> What the task requires
Set down each entry exactly; omit images.

─── Data provided ───

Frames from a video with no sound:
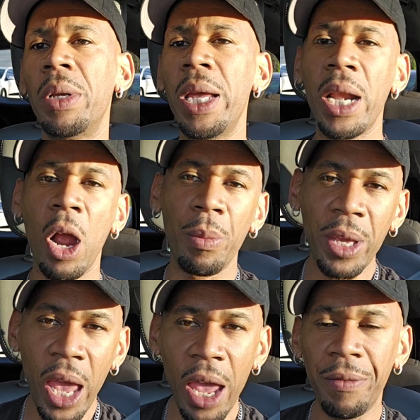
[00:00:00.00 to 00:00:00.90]
in our
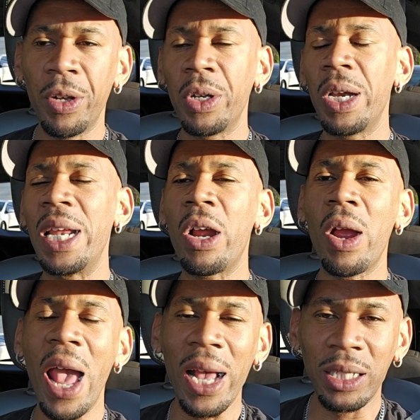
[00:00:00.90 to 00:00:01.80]
behavior, in
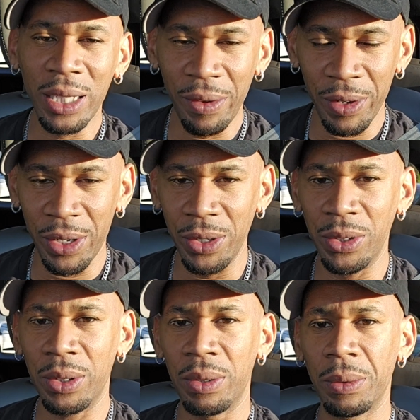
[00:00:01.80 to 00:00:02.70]
our activities.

───

> Problem solution
Frames from a video with no sound:
[00:00:00.00 to 00:00:00.90]
in our
[00:00:00.90 to 00:00:01.80]
behavior, in
[00:00:01.80 to 00:00:02.70]
our activities.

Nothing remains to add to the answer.